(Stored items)

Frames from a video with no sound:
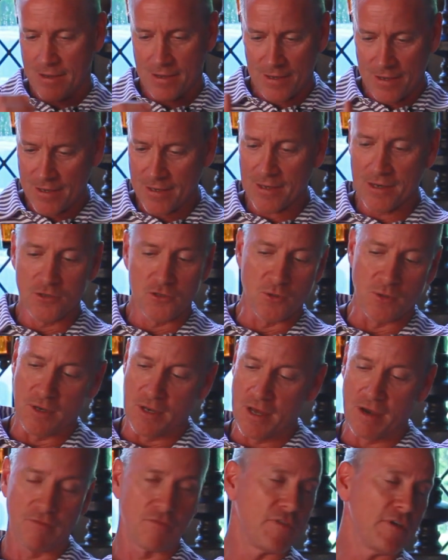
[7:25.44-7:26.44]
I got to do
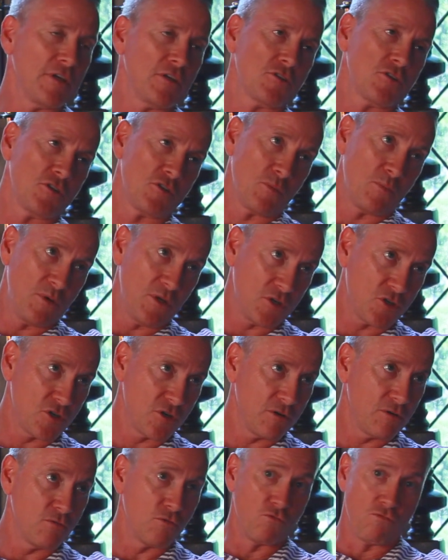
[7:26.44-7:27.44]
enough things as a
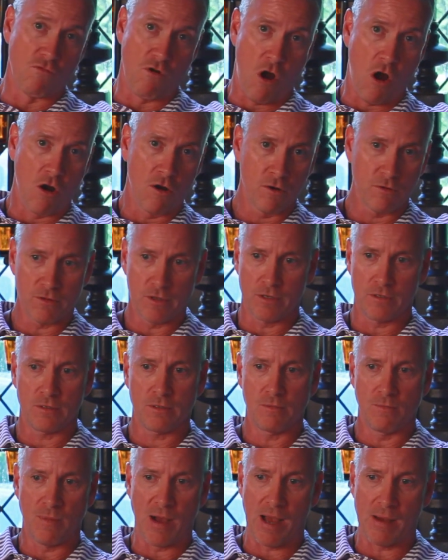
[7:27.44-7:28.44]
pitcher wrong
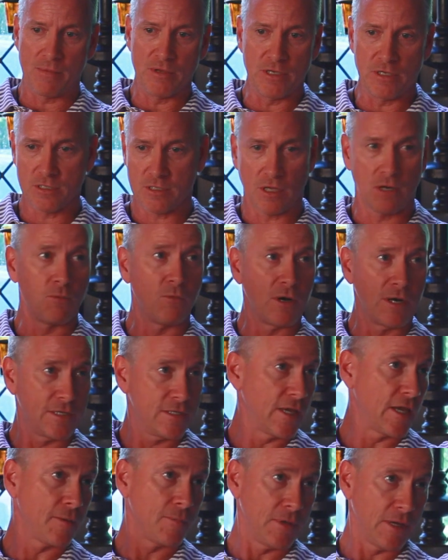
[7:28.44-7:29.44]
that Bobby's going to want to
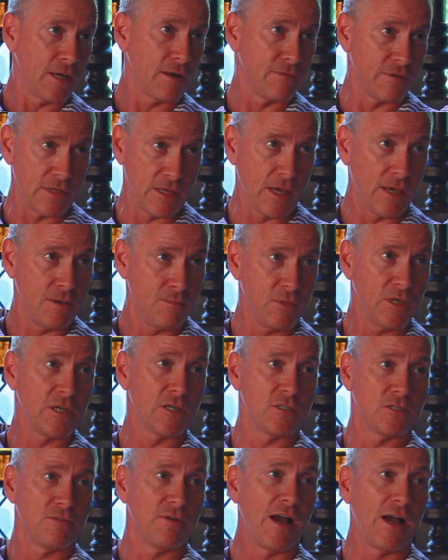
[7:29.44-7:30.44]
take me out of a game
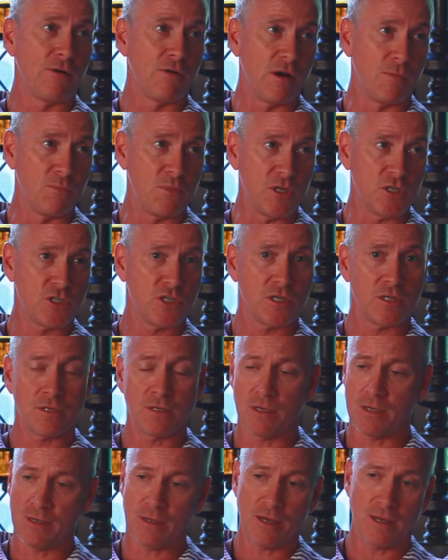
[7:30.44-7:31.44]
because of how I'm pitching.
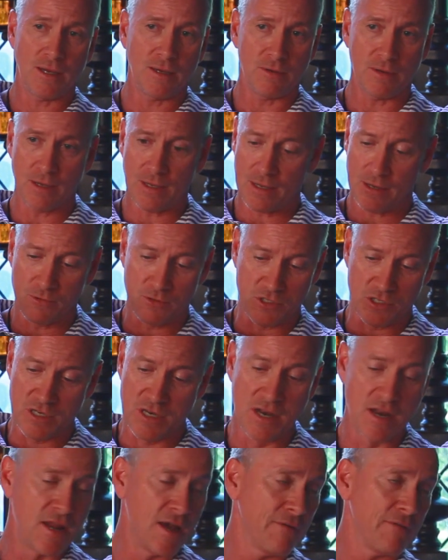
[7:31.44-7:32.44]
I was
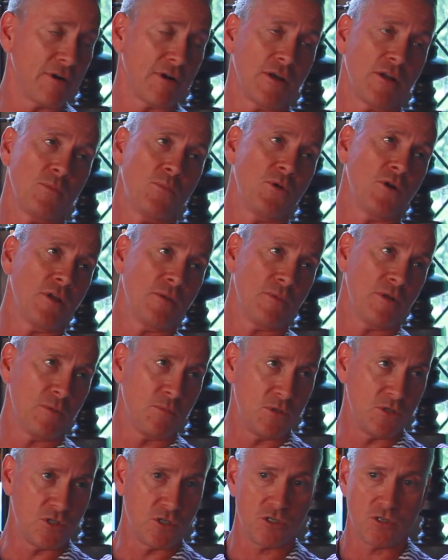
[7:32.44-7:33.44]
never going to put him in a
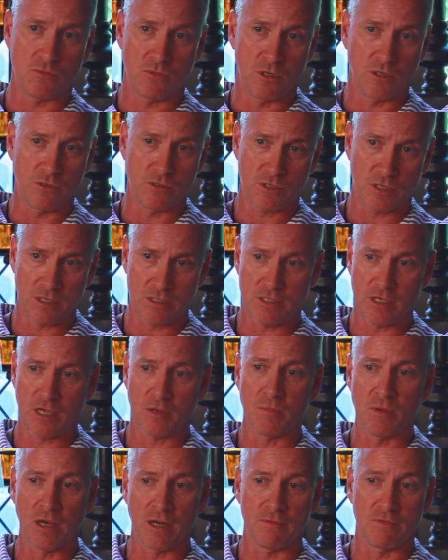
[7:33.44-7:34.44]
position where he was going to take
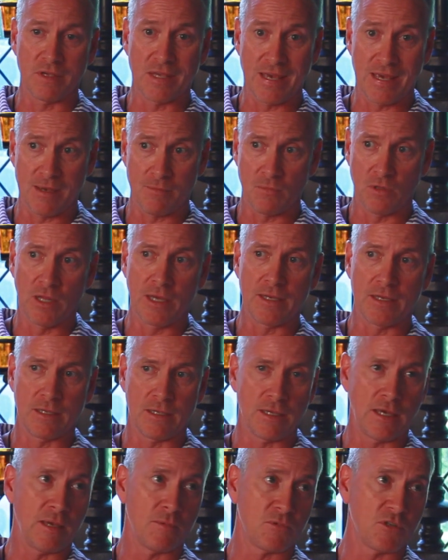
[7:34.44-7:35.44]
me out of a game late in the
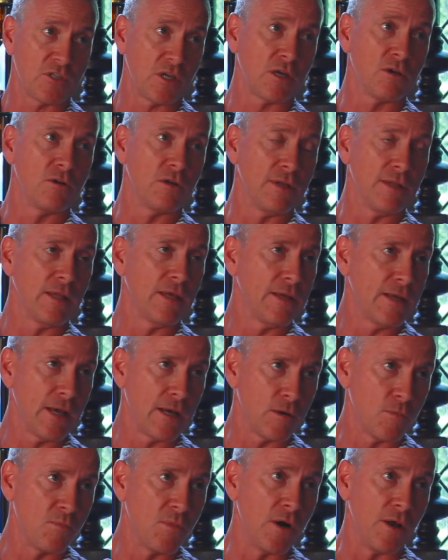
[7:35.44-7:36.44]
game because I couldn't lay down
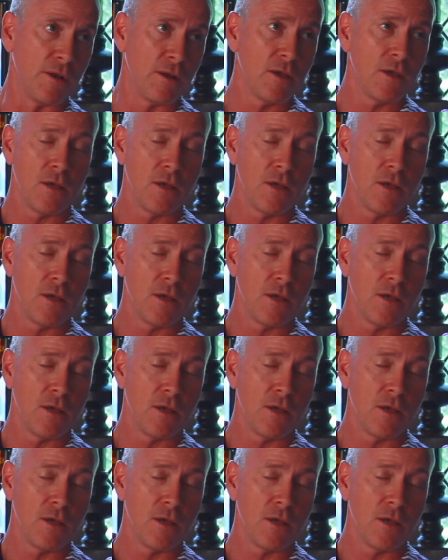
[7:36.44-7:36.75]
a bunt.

Work task:
The lines from the one containing "[7:27.44-7:28.44]" through the last line of the data above are to be transcribed exactly, both included, with all pictures left out.

Expected output:
[7:27.44-7:28.44]
pitcher wrong
[7:28.44-7:29.44]
that Bobby's going to want to
[7:29.44-7:30.44]
take me out of a game
[7:30.44-7:31.44]
because of how I'm pitching.
[7:31.44-7:32.44]
I was
[7:32.44-7:33.44]
never going to put him in a
[7:33.44-7:34.44]
position where he was going to take
[7:34.44-7:35.44]
me out of a game late in the
[7:35.44-7:36.44]
game because I couldn't lay down
[7:36.44-7:36.75]
a bunt.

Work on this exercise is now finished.